Winfrey’s book choices are still internal and intimate — mostly just determined by herself and Newman — though Winfrey says she made a rare exception for “Hello Beautiful,” which was recommended to her by the president of Creative Arts Agency, Richard Lovett. Otherwise, Newman will look for books she thinks Winfrey can relate to — fiction or nonfiction, as long as the story is “compelling,” Newman explains. Winfrey will find books on her own.

The club doesn’t follow any real recipe. In the early years, Winfrey averaged an option nearly every month, a rate she found exhausting. He stopped the club for much of 2002-2003, focused on older projects in 2004-2005, and other years only picked up one or two titles. After ending her talk show in 2011, she launched Oprah’s Book Club 2.0 the following year, with a focus on digital media.

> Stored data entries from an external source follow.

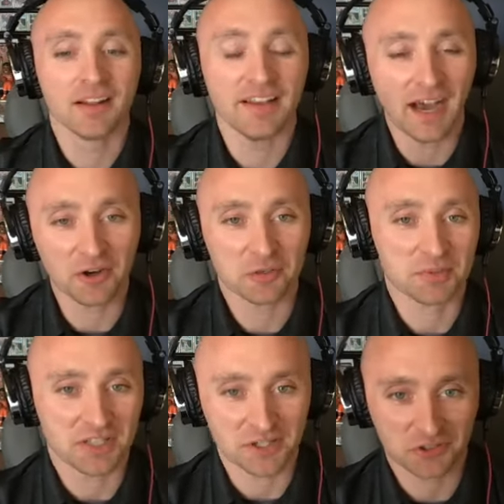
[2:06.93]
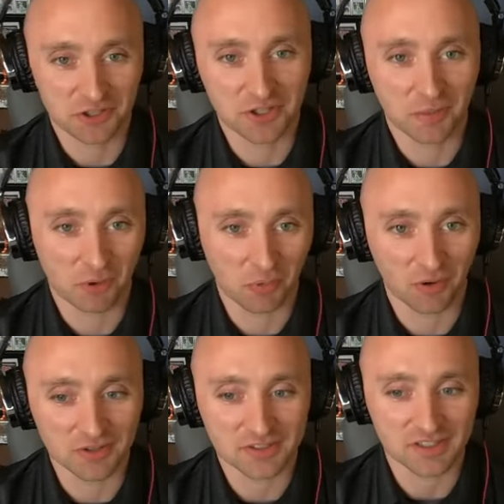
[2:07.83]
Now you're potentially a number
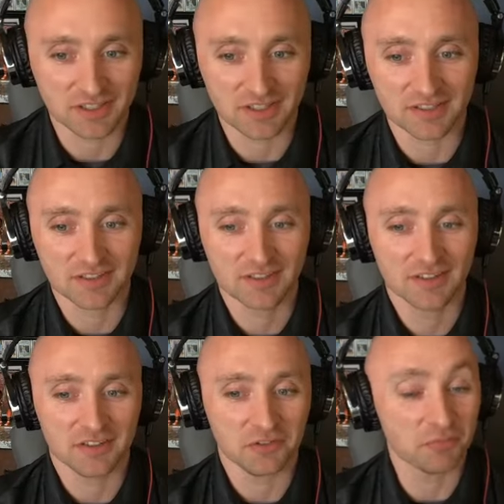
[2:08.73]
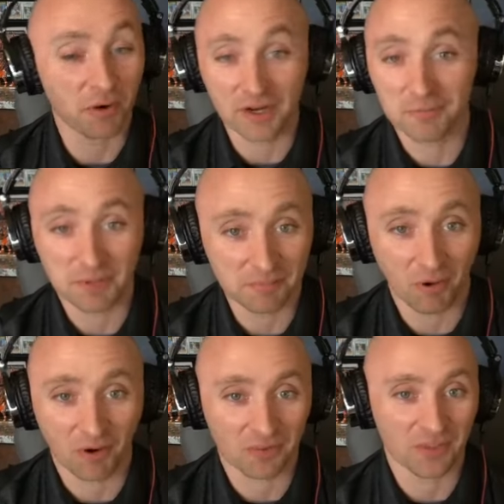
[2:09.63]
one seed. You played a big
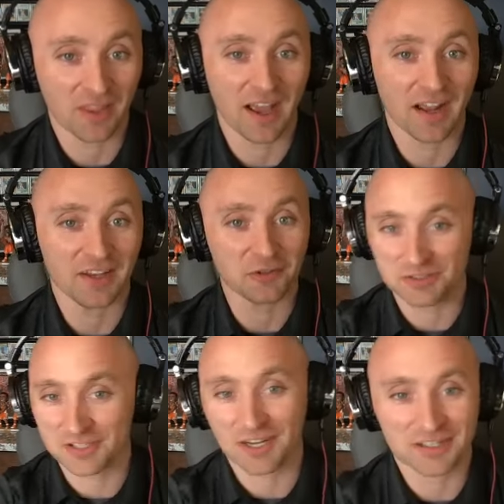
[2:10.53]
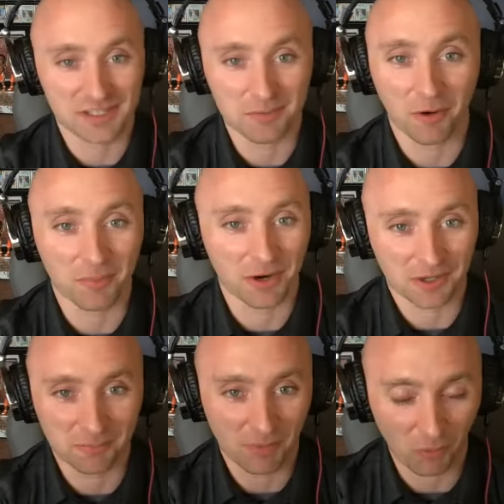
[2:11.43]
part in that. You're a second team
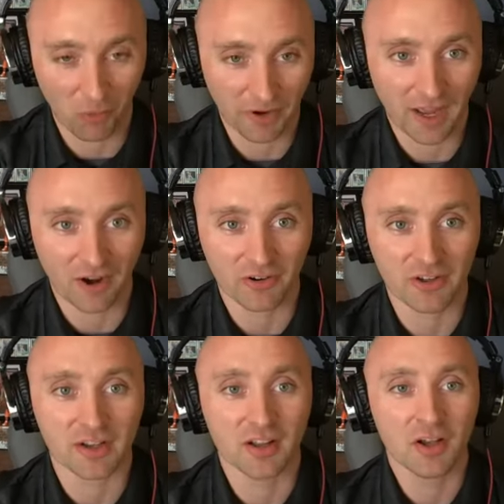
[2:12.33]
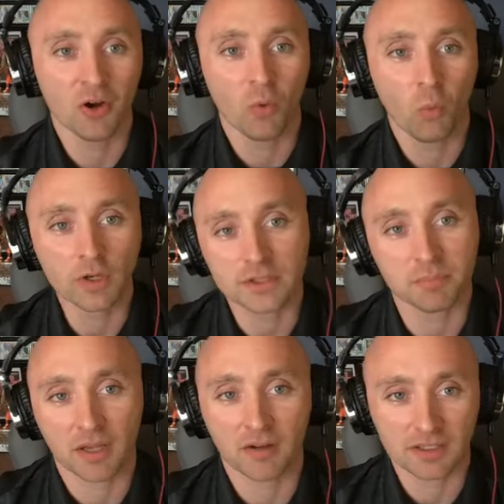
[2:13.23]
All-American by one outlet. What's
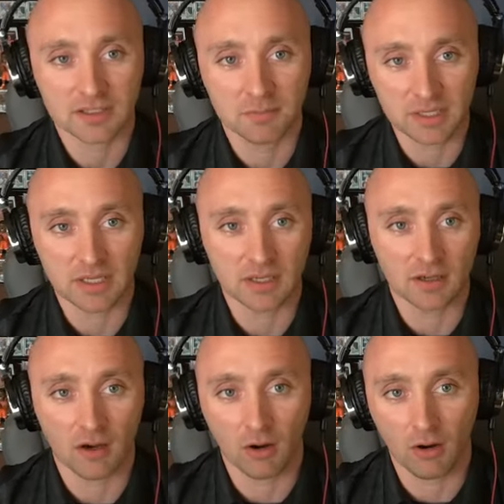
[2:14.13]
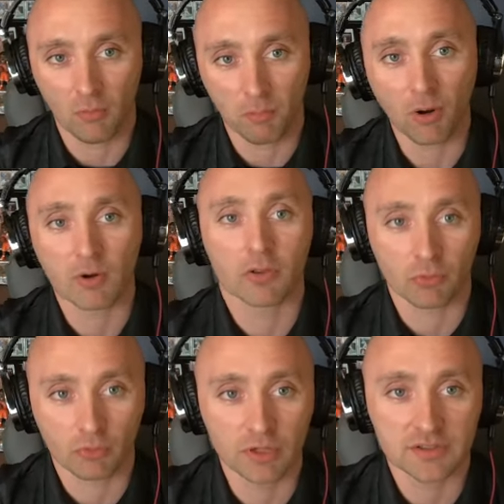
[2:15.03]
it been like to be part of the
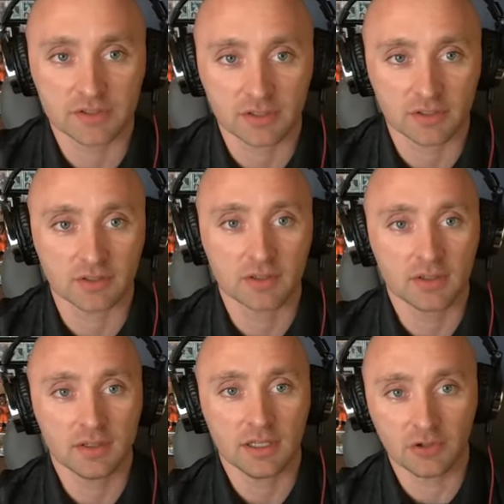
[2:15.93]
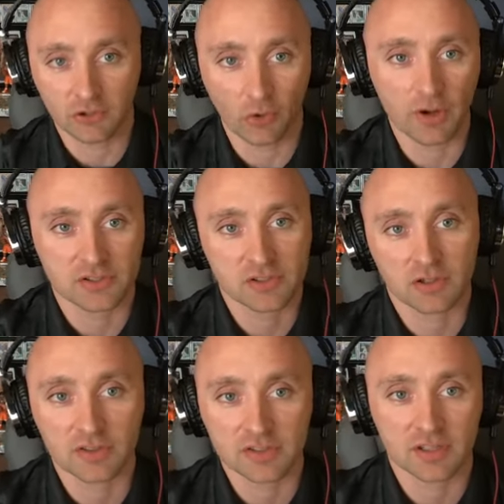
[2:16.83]
reason Illinois has
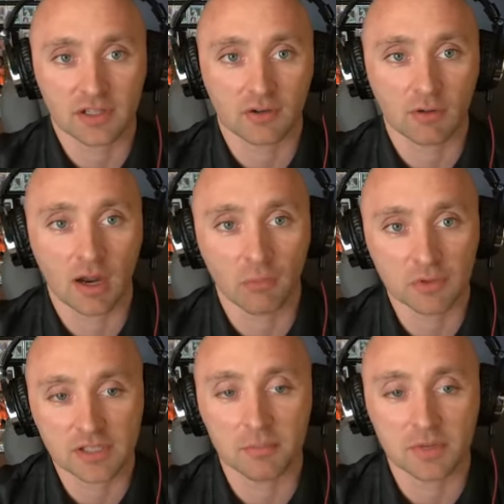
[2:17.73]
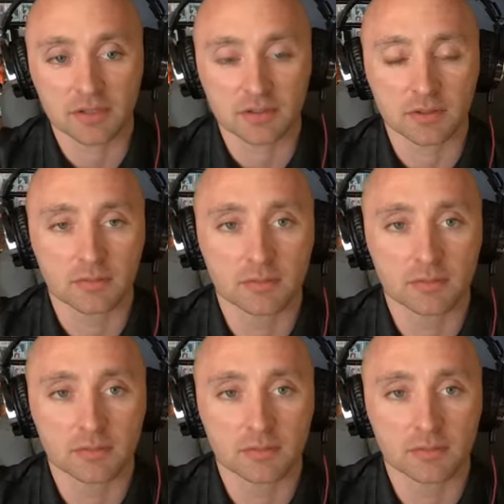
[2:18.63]
turned this thing around? What's that mean to you?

She currently aims for a new book every eight weeks, with author interviews and interactive reader discussions featured on OprahDaily.com. Winfrey has no plans to stop, no specific goals for options. In the wake of “American Dirt,” which was optioned in early 2020, she had vowed to open herself up “to more Latinx books.” But since then she has not selected anyone for her club and is non-committal about the future.

“I would never choose a book because the author is Hispanic, or Black, or Indian. They’re not going to put me in that box,” he says. “The book has to live on many different levels for me. It doesn’t mean that there aren’t fantastic books by authors of every race and religion. It means I haven’t seen one yet (for the club). But we’re keeping an eye on it and I’ve come close a few times.”

Winfrey’s choices are occasionally influenced by a relatively recent trend – competition.

In recent years, Reese Witherspoon and Jenna Bush Hager have proven they can also win the trust of a large readership, whether it’s with Witherspoon’s early promotion of the Delia Owens blockbuster “Where the Crawdads Sing” or Hager reviving interest for Donna Tartt’s. 1990s bestseller “The Secret History”. The exuberance of young people on TikTok has helped make Colleen Hoover the country’s most popular fiction writer.

Winfrey respects: If she hears that a book she might pick is also being chased by Witherspoon or Hager, she’ll back off and pick another one. But she also claims her position. Yes, Witherspoon, Hager and the BookTok guys are all great, but no one should forget who came first.

“We started this conversation,” he says. “And I’m very, very proud of that.”